- Required action: Your reply should hold exactly the lines from the one that contains "[14:12.38-14:13.38]" through the end of the data. Repeat them word for word.

- Working data:
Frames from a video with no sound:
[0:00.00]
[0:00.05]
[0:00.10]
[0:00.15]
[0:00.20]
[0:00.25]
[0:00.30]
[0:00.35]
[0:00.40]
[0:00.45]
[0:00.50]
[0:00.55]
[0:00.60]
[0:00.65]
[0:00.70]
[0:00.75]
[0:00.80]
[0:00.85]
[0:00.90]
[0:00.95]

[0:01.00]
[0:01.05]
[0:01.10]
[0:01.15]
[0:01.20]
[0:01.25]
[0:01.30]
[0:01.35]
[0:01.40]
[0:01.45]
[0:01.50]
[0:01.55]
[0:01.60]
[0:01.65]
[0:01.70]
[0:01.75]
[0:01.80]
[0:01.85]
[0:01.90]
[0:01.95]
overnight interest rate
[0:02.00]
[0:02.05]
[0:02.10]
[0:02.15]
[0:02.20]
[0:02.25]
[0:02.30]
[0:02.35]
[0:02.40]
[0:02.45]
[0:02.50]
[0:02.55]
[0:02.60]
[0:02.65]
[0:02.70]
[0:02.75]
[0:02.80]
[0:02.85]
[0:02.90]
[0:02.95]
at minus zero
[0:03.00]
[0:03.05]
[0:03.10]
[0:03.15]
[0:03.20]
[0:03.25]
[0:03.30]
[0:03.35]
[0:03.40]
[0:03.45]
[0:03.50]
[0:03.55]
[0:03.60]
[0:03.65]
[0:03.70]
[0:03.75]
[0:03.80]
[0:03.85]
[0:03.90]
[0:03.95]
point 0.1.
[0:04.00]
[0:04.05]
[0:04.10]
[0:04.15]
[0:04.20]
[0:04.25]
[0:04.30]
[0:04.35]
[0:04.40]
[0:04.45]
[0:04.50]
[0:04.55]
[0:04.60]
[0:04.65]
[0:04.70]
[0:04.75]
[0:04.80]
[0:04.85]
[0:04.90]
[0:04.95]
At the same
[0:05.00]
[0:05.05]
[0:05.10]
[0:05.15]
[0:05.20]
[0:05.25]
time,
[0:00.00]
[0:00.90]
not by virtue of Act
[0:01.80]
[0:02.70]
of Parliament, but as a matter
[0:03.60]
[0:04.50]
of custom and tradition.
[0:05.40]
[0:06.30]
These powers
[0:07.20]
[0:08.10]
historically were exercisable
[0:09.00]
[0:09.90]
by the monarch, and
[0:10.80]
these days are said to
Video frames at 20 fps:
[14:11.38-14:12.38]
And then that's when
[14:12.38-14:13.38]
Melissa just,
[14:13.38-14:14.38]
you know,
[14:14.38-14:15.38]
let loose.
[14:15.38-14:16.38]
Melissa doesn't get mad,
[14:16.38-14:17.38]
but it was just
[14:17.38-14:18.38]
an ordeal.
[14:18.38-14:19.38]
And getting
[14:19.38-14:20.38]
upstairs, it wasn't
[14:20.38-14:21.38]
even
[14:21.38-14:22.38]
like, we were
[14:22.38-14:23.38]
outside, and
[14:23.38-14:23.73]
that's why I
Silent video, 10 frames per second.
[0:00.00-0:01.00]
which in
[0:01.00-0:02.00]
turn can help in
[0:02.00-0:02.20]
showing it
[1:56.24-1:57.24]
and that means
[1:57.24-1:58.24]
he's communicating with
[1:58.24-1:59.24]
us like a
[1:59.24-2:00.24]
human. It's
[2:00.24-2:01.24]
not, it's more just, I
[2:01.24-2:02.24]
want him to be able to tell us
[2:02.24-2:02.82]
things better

- Output of the task:
[14:12.38-14:13.38]
Melissa just,
[14:13.38-14:14.38]
you know,
[14:14.38-14:15.38]
let loose.
[14:15.38-14:16.38]
Melissa doesn't get mad,
[14:16.38-14:17.38]
but it was just
[14:17.38-14:18.38]
an ordeal.
[14:18.38-14:19.38]
And getting
[14:19.38-14:20.38]
upstairs, it wasn't
[14:20.38-14:21.38]
even
[14:21.38-14:22.38]
like, we were
[14:22.38-14:23.38]
outside, and
[14:23.38-14:23.73]
that's why I
Silent video, 10 frames per second.
[0:00.00-0:01.00]
which in
[0:01.00-0:02.00]
turn can help in
[0:02.00-0:02.20]
showing it
[1:56.24-1:57.24]
and that means
[1:57.24-1:58.24]
he's communicating with
[1:58.24-1:59.24]
us like a
[1:59.24-2:00.24]
human. It's
[2:00.24-2:01.24]
not, it's more just, I
[2:01.24-2:02.24]
want him to be able to tell us
[2:02.24-2:02.82]
things better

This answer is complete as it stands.